Everything in the records below from the line containing "Silent video, 15 frames per second." through the line containing "Verbatim transcript: donc" is to be reproduced exactly, those two lines included; no picture is to be copied.
^^^^
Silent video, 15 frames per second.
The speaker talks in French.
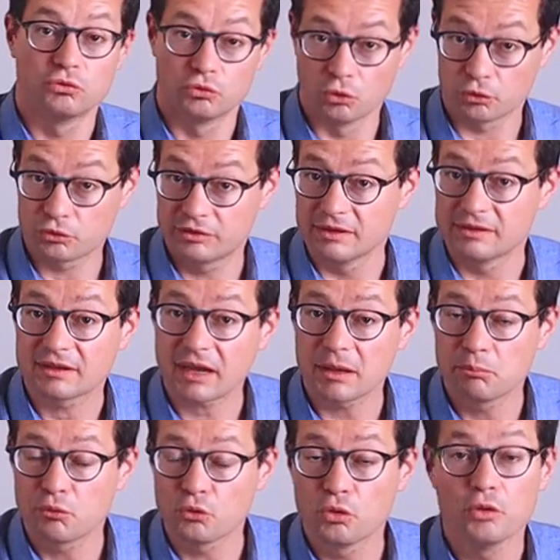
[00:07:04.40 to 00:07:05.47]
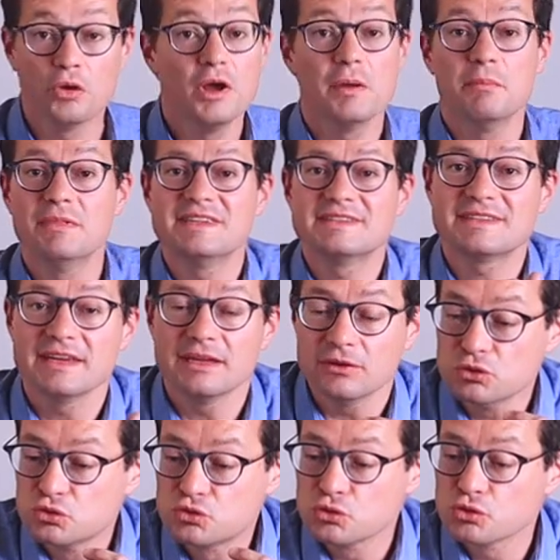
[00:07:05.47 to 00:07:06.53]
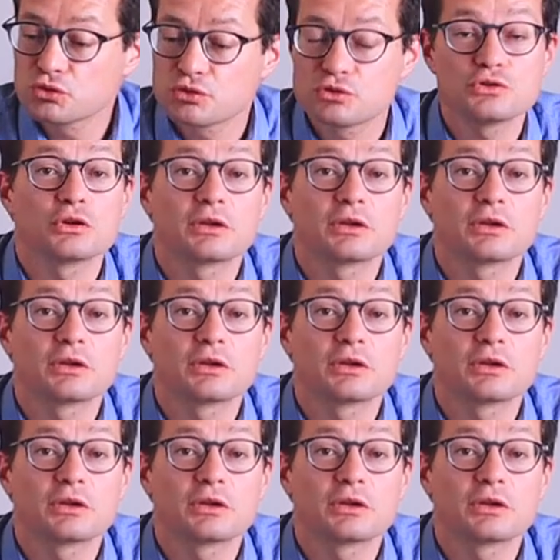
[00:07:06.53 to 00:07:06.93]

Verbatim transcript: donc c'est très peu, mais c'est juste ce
^^^^
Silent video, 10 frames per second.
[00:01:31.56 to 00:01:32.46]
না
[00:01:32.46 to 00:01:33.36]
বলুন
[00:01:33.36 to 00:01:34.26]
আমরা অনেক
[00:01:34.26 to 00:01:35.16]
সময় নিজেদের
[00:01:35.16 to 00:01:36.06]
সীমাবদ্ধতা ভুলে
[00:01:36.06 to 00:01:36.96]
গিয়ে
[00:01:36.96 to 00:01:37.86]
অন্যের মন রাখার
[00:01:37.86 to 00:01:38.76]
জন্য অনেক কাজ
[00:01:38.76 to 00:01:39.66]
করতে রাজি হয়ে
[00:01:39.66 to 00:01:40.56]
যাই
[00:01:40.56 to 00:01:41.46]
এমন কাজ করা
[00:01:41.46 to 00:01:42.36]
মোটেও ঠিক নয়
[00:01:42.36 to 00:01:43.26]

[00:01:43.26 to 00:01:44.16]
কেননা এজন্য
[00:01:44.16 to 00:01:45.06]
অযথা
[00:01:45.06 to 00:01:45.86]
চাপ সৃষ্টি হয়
^^^^
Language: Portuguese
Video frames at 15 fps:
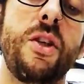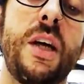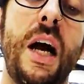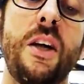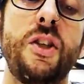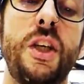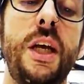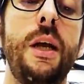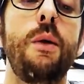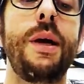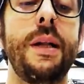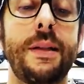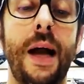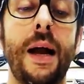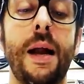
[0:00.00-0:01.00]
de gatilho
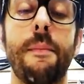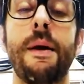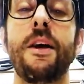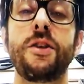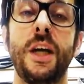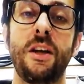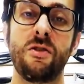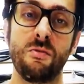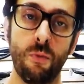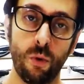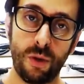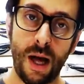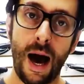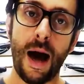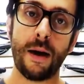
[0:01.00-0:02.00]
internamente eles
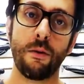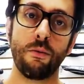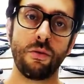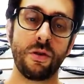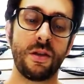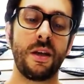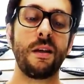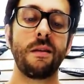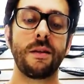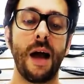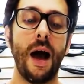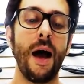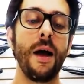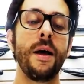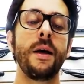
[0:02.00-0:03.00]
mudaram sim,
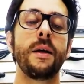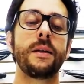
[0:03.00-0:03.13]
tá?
^^^^
REPLY TO THE TASK:
Silent video, 15 frames per second.
The speaker talks in French.
[00:07:04.40 to 00:07:05.47]
[00:07:05.47 to 00:07:06.53]
[00:07:06.53 to 00:07:06.93]

Verbatim transcript: donc c'est très peu, mais c'est juste ce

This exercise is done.